Greg Lowe, founder of Lowepro, created the first internal-frame backpack in his garage in Colorado. Frameless packs were too small to carry large loads and external packs were unbalanced on technical terrain. This pack had a frame stiff enough to transfer the load to the hipbelt, but flexible enough to contour to the shape of the wearer’s body. Lowe added a sternum strap and side compression straps, making this the first backpack that most closely resembles modern-day packs.
The Keltys continued to innovate in pack design. Dick Kelty designed and produced the first quick-release hipbelt buckle for a pack. It was made of stainless steel, and this sturdy buckle helped secure the pack tightly around the waist. This development allowed the weight of the pack to be transferred to the wearer’s hips, a given in modern-day pack design.
Lowe Alpine realized that their big packs didn’t fit smaller bodies. They were filling the void with custom packs featuring narrower shoulder pads, built on demand, but wanted to scale-up the operation. In 1979, Lowe Alpine started making their big packs adjustable for smaller people. By 1981, they had a full line called the Nanda Devi Series, offering options for female backpackers.
After years of sweating while wearing traditional packs, Deuter patented the idea of a mesh backing in 1984. The mesh created a ventilated space between the wearer’s back and the backpack, allowing cooling airflow to help keep hikers comfy on the trail. Soon other manufacturers took the idea and ran with it, innovating many different types of pack ventilation.
Micheal Eidson, a paramedic, was trying to figure out how to carry enough water for a hot Texas 100-mile bike ride. He finally rigged a system with an IV bag and a surgical tubing straw. The whole thing was housed in a tube sock sewn to his jersey. A few years later, CamelBak was on the market, and the history of backpacking hasn’t been the same.

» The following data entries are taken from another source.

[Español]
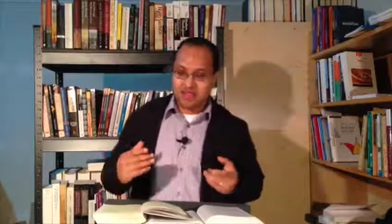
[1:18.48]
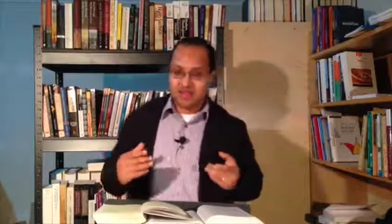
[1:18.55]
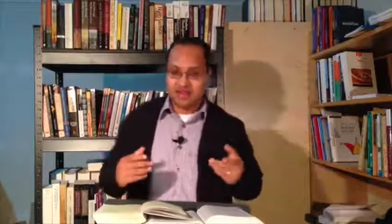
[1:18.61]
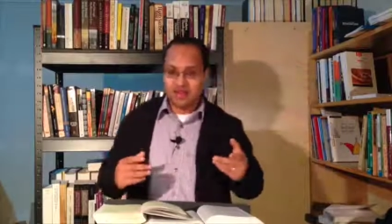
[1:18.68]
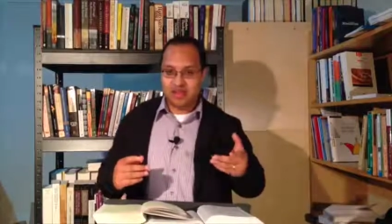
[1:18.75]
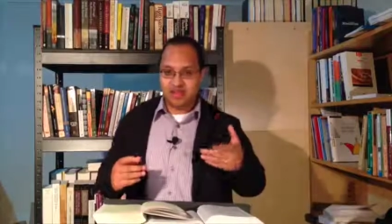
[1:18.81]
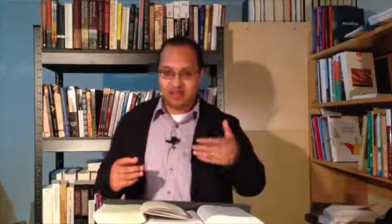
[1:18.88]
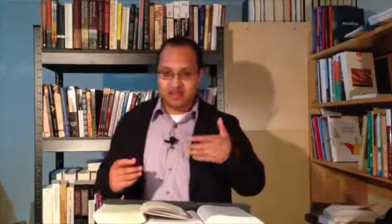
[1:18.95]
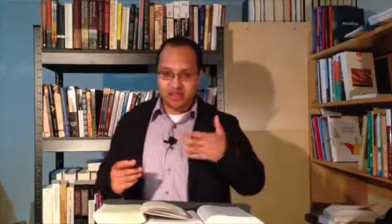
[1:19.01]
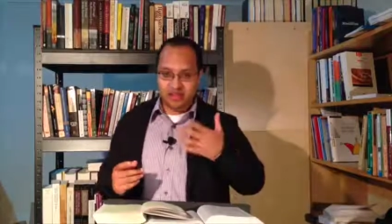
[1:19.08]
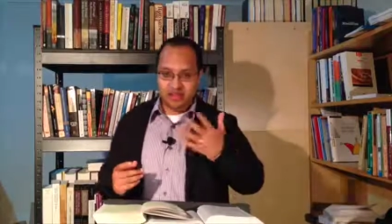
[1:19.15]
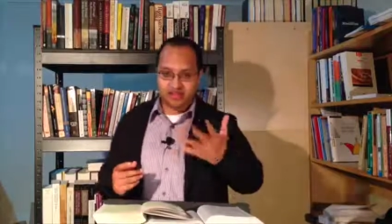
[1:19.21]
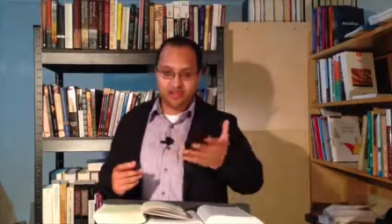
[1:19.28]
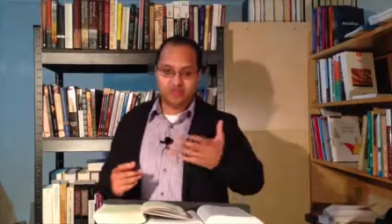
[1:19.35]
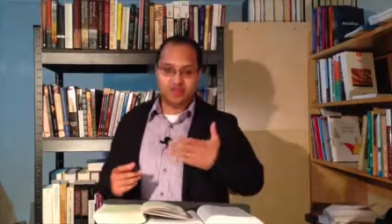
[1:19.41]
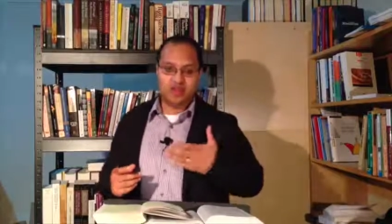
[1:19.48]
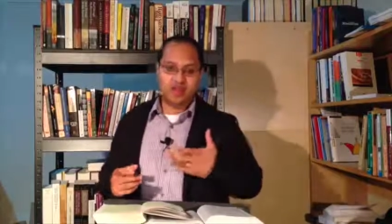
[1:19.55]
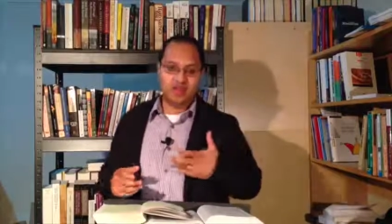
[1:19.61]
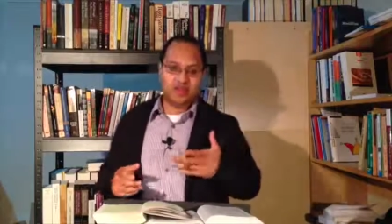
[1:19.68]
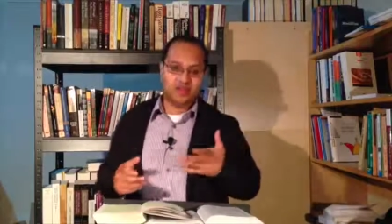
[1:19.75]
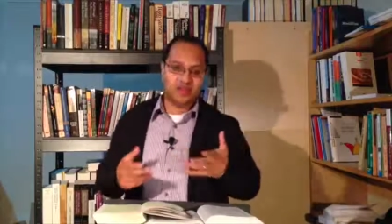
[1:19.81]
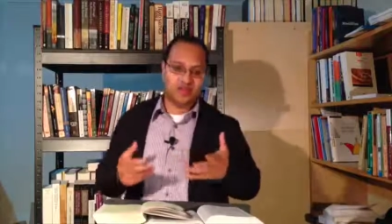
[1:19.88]
tener esto
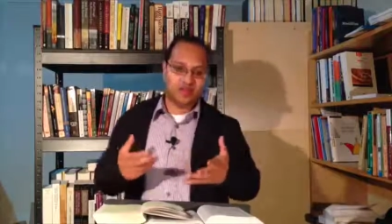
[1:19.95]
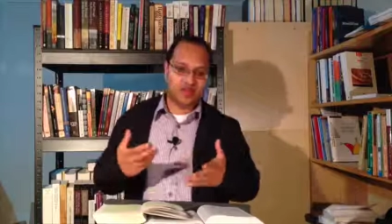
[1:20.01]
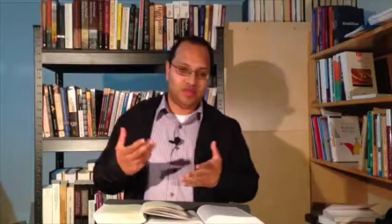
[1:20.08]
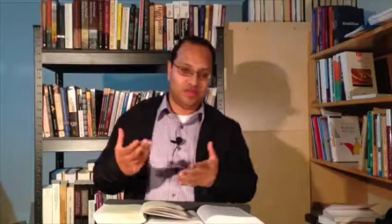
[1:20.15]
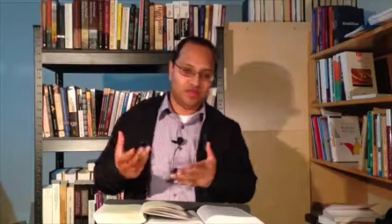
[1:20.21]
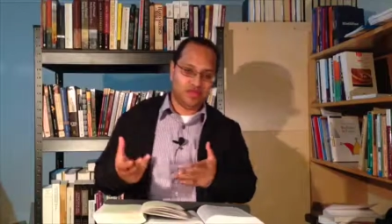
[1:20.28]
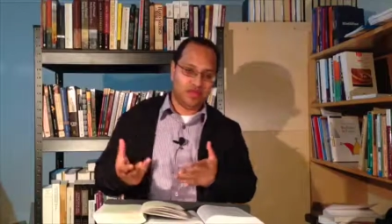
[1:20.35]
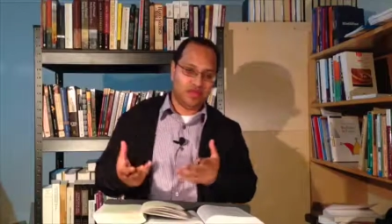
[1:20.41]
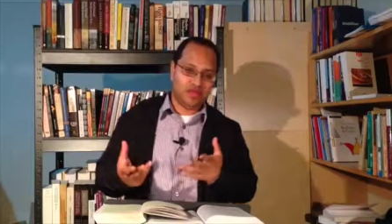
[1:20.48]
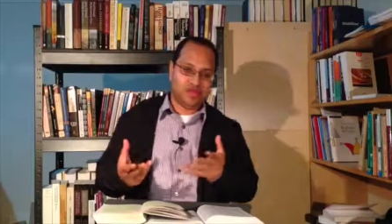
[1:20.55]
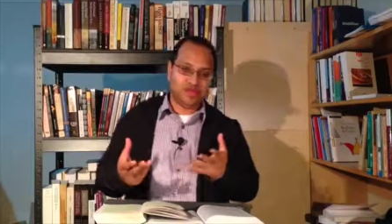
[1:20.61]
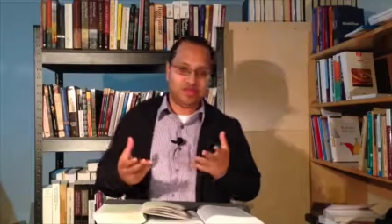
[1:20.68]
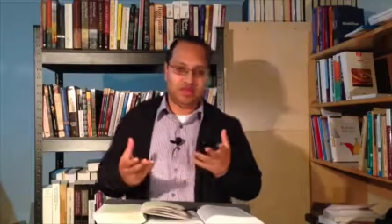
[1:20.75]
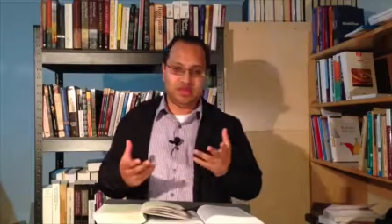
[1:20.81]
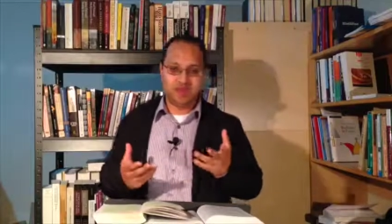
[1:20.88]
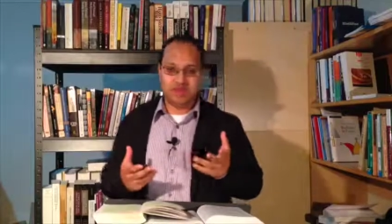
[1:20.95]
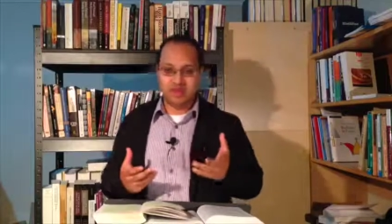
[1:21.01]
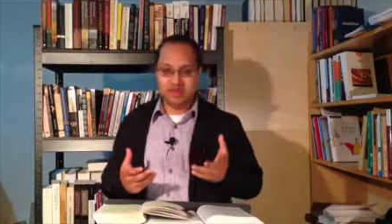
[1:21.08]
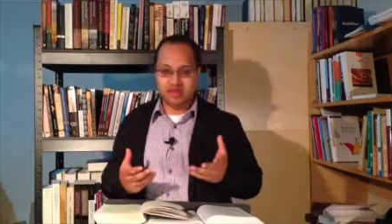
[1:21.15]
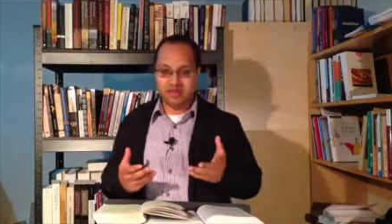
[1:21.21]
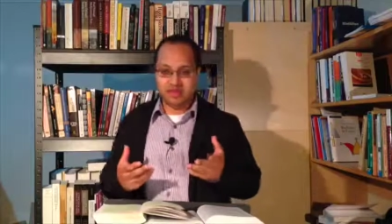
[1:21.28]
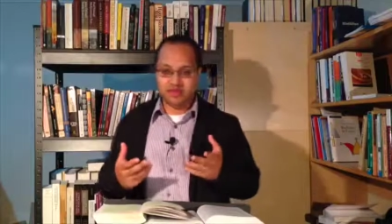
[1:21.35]
y muchas personas
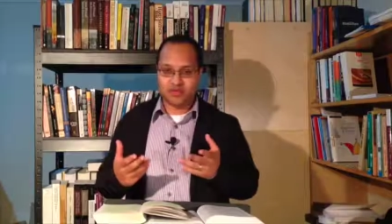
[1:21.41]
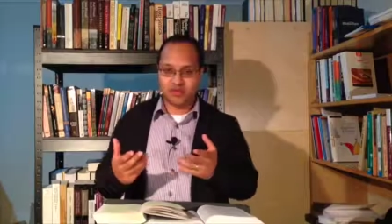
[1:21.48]
eh,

Demetri and Kim Coupounas were sick of hauling heavy gear over long distances. That’s why they founded GoLite, now My Trail Company. The first pack they introduced, the Breeze, had no hipbelt or framesheet and was the first pack to use lightweight and super strong Dyneema®. The innovation of this pack marked a shift in which the outdoor industry began using lighter materials for lighter gear.
The ActivMotion hipbelt helped transfer the pack load from the small of the wearer’s back to their hips. It was a mainstay of the REI packs for many years. This hipbelt was fashioned in such a way that when a person’s hips moved up and down, a rod and extension compensated for the movement. This helped to stabilize the load and minimize side-to-side swaying—a game changer for our packs.
What's better than a hipbelt that boosts stability on long treks? A hipbelt that molds to your body! Osprey made big strides in 2005, transforming the market by allowing backpackers to mold their hipbelts to their unique anatomy—allowing for a more comfortable fit.
Based on an environmental life-cycle assessment research project with Duke University, the REI team found that using recycled fabrics makes the biggest positive impact on the environmental footprint of a pack. Fabric accounts for 81 percent of a pack’s global-warming potential, 48 percent of its water consumption, 72 percent of its energy consumption, and 75 percent of its eutrophication (a type of water pollution that causes damaging algae overgrowth and oxygen depletion). Our team worked directly with the textile mill to create custom fabrics made from 100% recycled nylon that still meet our stringent durability requirements. The development of the REI Co-op Traverse pack line was a huge step forward for us and the outdoor industry.